▸ DATA SUPPLIED:
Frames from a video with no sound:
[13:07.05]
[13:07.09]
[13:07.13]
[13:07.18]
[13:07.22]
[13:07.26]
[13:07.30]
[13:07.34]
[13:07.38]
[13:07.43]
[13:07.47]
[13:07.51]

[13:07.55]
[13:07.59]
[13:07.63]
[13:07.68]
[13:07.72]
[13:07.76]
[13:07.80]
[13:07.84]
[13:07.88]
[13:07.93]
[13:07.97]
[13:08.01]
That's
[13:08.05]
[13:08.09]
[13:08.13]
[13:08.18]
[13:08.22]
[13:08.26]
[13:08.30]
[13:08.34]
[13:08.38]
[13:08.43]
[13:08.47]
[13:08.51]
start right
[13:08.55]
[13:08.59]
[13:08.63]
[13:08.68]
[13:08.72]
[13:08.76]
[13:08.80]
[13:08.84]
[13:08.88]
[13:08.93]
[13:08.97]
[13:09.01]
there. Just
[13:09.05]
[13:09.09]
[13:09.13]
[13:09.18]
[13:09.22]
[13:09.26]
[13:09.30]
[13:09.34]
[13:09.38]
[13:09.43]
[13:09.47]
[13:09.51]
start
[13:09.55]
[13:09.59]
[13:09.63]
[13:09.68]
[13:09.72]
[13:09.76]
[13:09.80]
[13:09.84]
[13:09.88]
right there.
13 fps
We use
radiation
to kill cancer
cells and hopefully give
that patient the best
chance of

▸ WHAT TO PRODUCE: Reproduce the whole listing verbatim.

▸ RESULT:
Frames from a video with no sound:
[13:07.05]
[13:07.09]
[13:07.13]
[13:07.18]
[13:07.22]
[13:07.26]
[13:07.30]
[13:07.34]
[13:07.38]
[13:07.43]
[13:07.47]
[13:07.51]

[13:07.55]
[13:07.59]
[13:07.63]
[13:07.68]
[13:07.72]
[13:07.76]
[13:07.80]
[13:07.84]
[13:07.88]
[13:07.93]
[13:07.97]
[13:08.01]
That's
[13:08.05]
[13:08.09]
[13:08.13]
[13:08.18]
[13:08.22]
[13:08.26]
[13:08.30]
[13:08.34]
[13:08.38]
[13:08.43]
[13:08.47]
[13:08.51]
start right
[13:08.55]
[13:08.59]
[13:08.63]
[13:08.68]
[13:08.72]
[13:08.76]
[13:08.80]
[13:08.84]
[13:08.88]
[13:08.93]
[13:08.97]
[13:09.01]
there. Just
[13:09.05]
[13:09.09]
[13:09.13]
[13:09.18]
[13:09.22]
[13:09.26]
[13:09.30]
[13:09.34]
[13:09.38]
[13:09.43]
[13:09.47]
[13:09.51]
start
[13:09.55]
[13:09.59]
[13:09.63]
[13:09.68]
[13:09.72]
[13:09.76]
[13:09.80]
[13:09.84]
[13:09.88]
right there.
13 fps
We use
radiation
to kill cancer
cells and hopefully give
that patient the best
chance of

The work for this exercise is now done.